Reproduce the listing that follows in full. Omit its images.

* _STORED DATA_
-*-*-
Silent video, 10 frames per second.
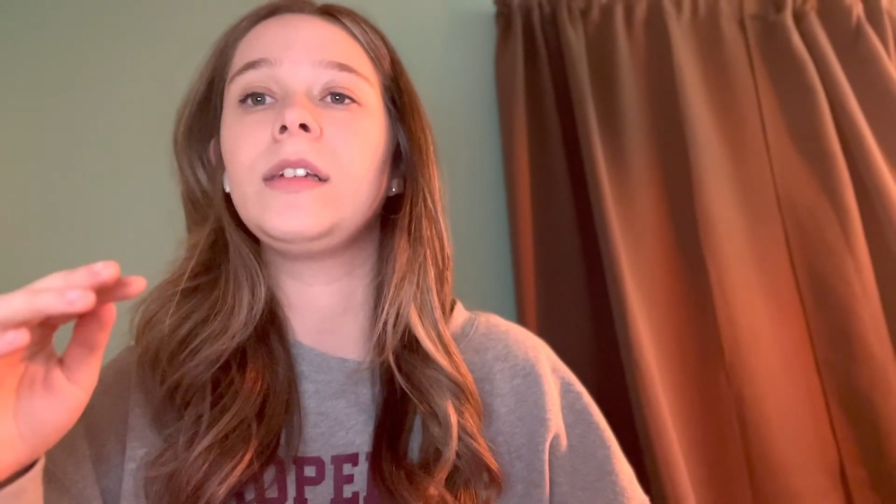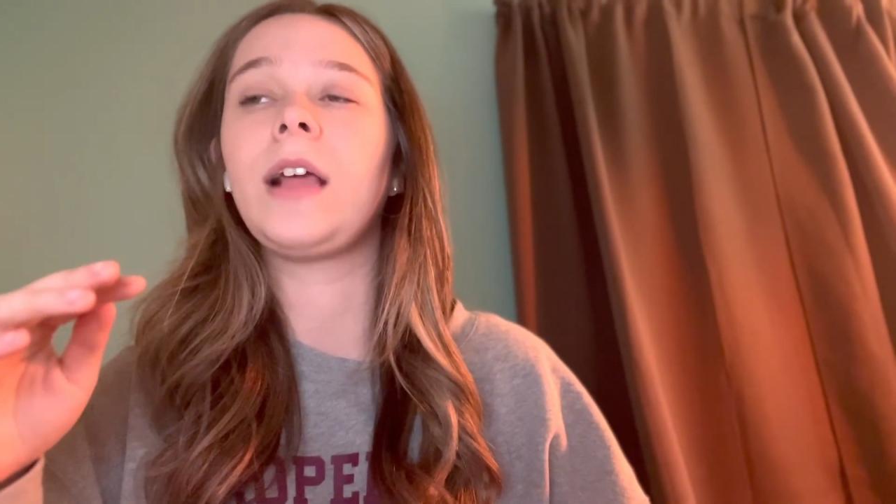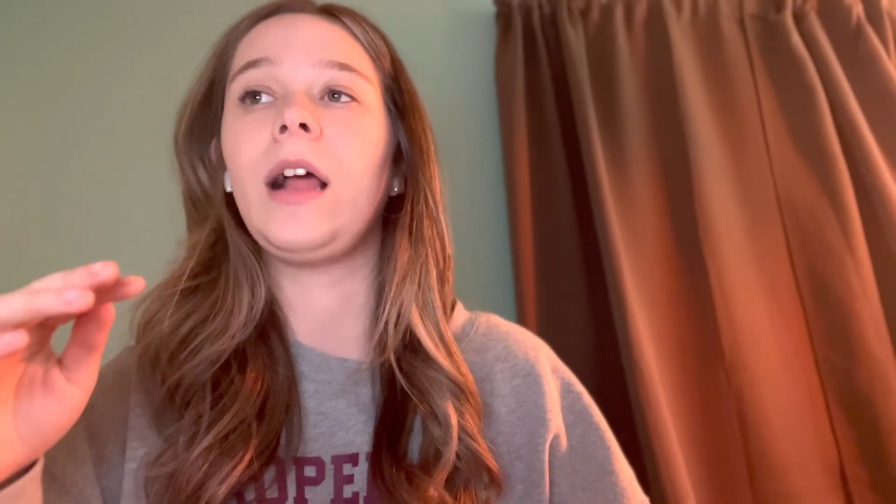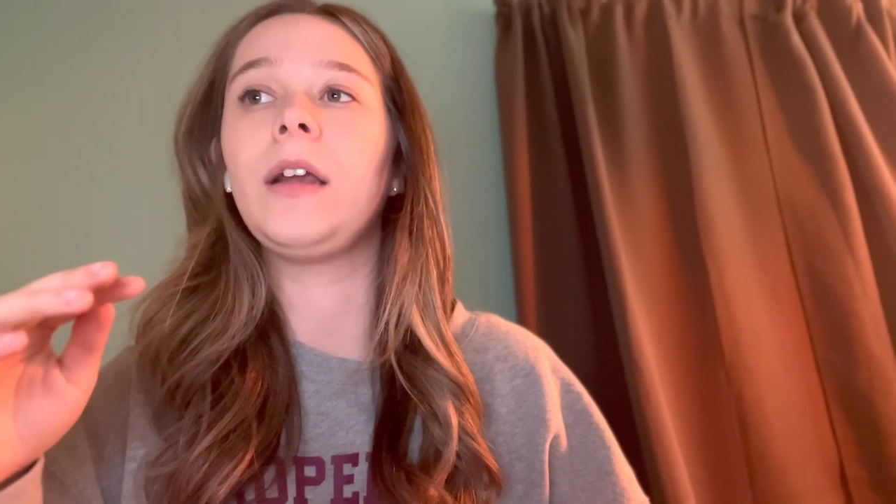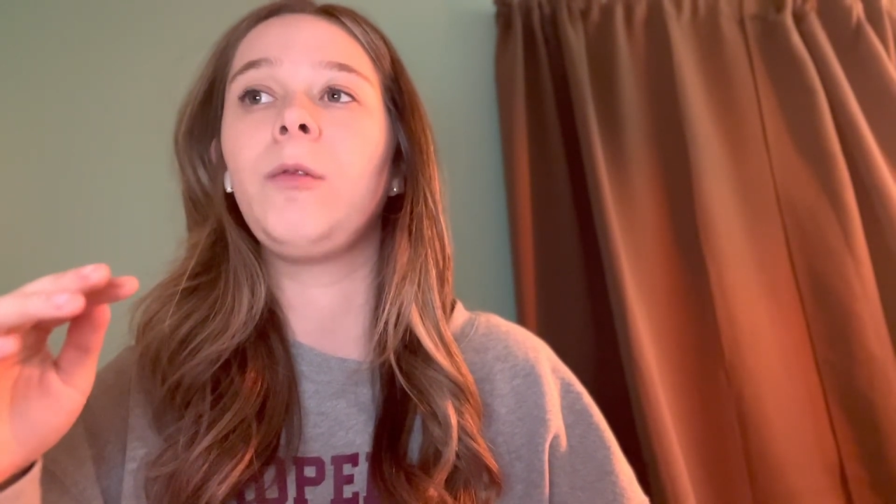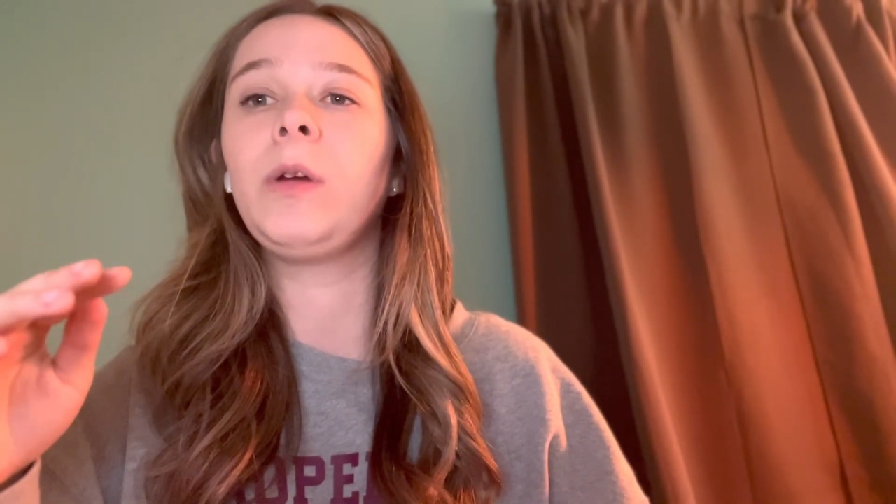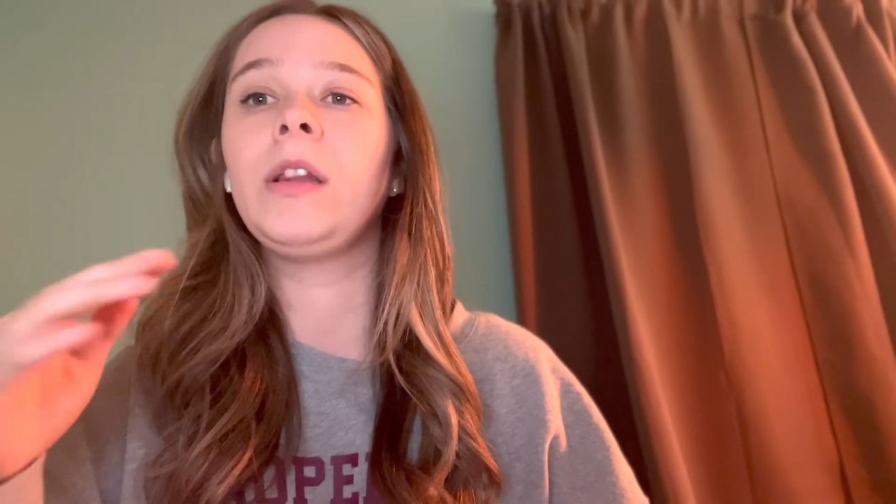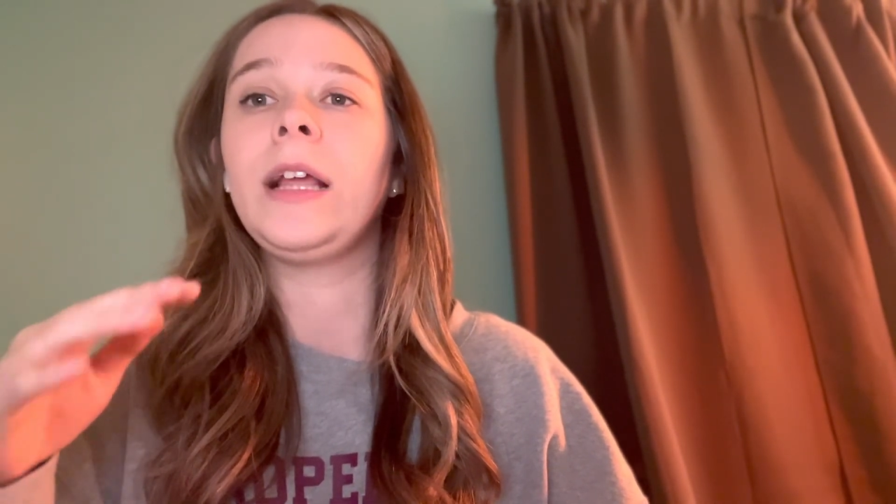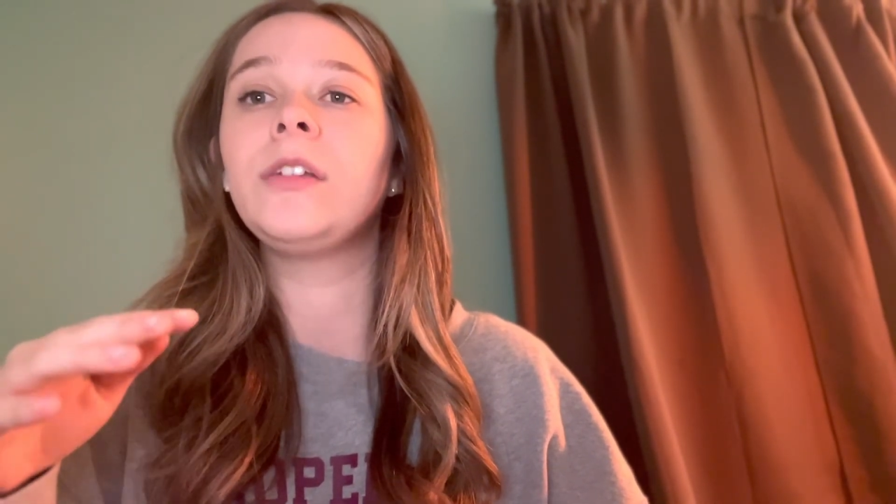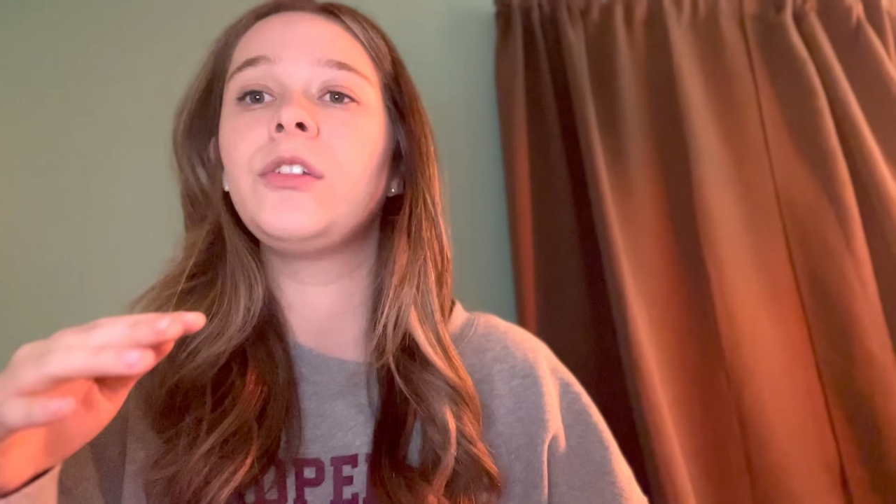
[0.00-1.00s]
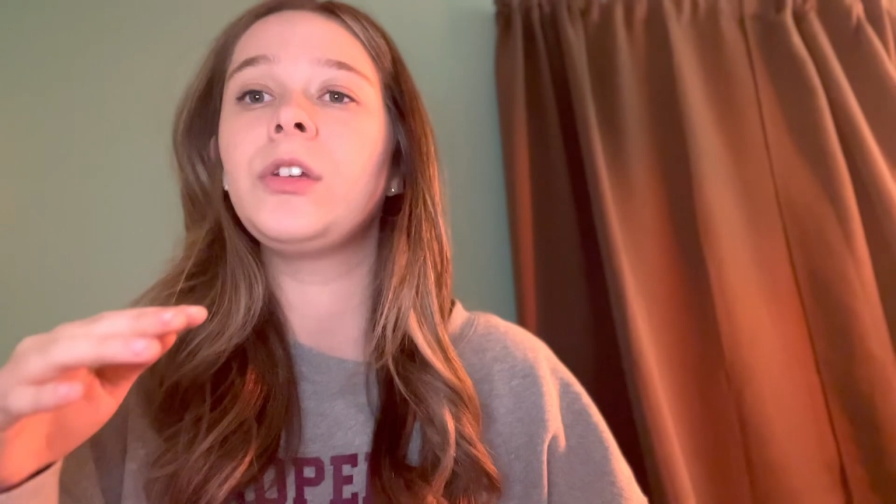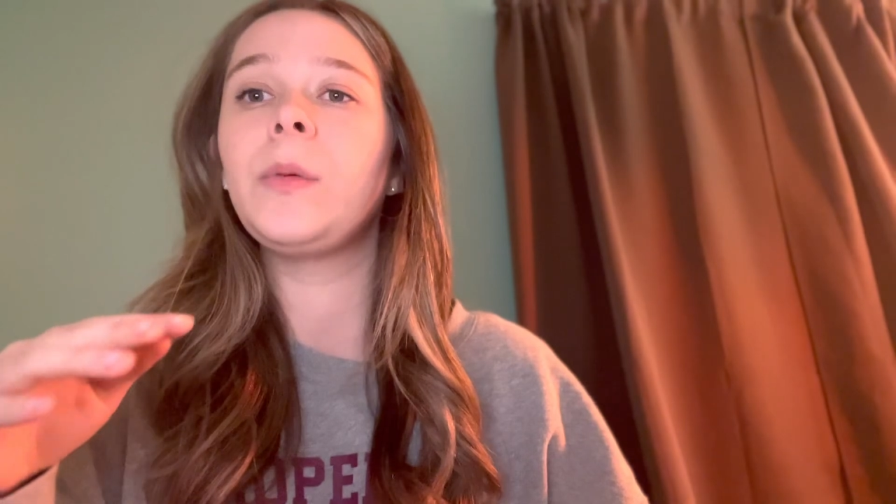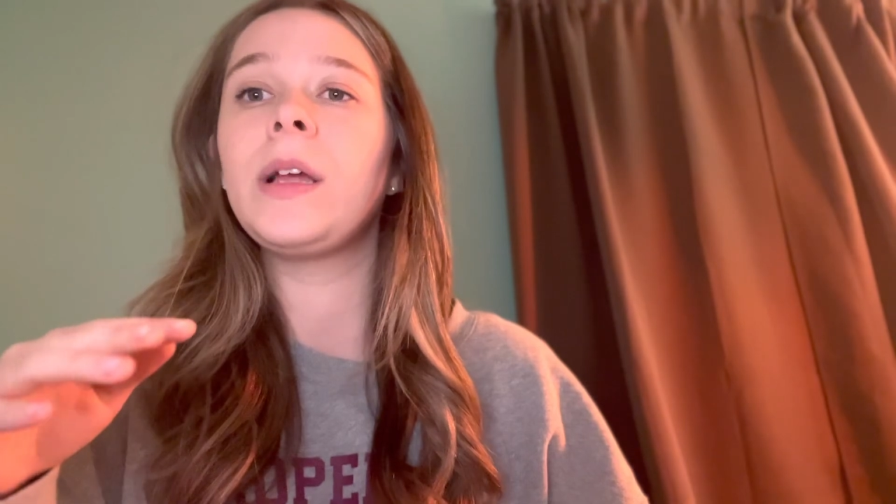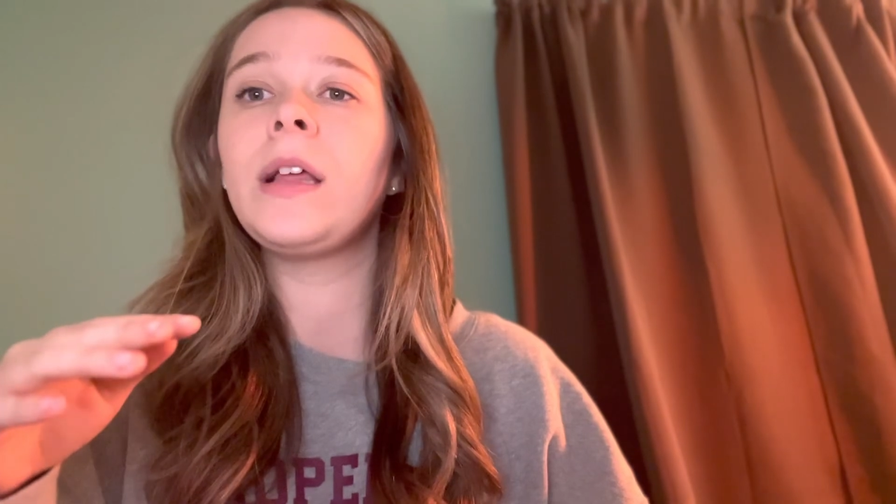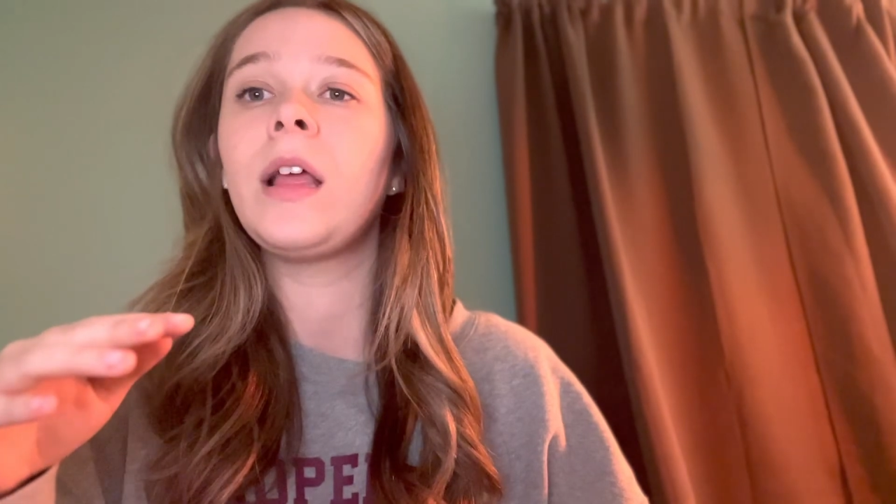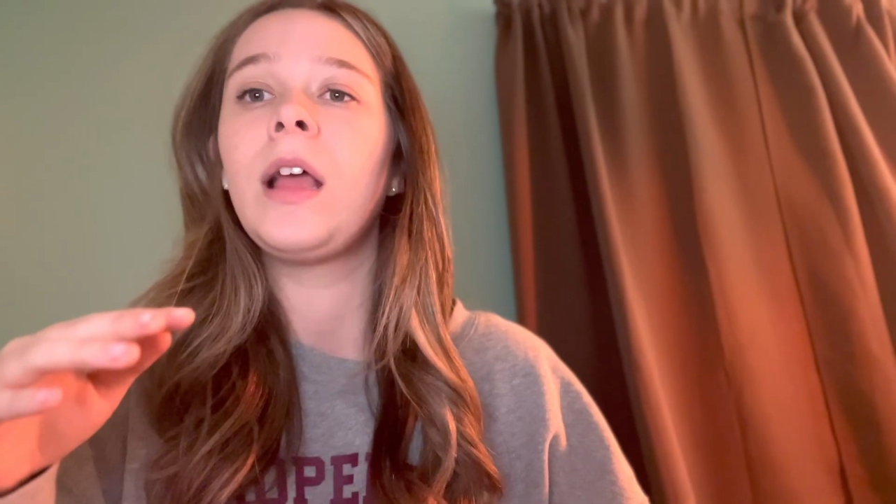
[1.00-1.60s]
to kind of relate to it.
-*-*-
* _RESULT OF THE EXERCISE_
Silent video, 10 frames per second.
[0.00-1.00s]
[1.00-1.60s]
to kind of relate to it.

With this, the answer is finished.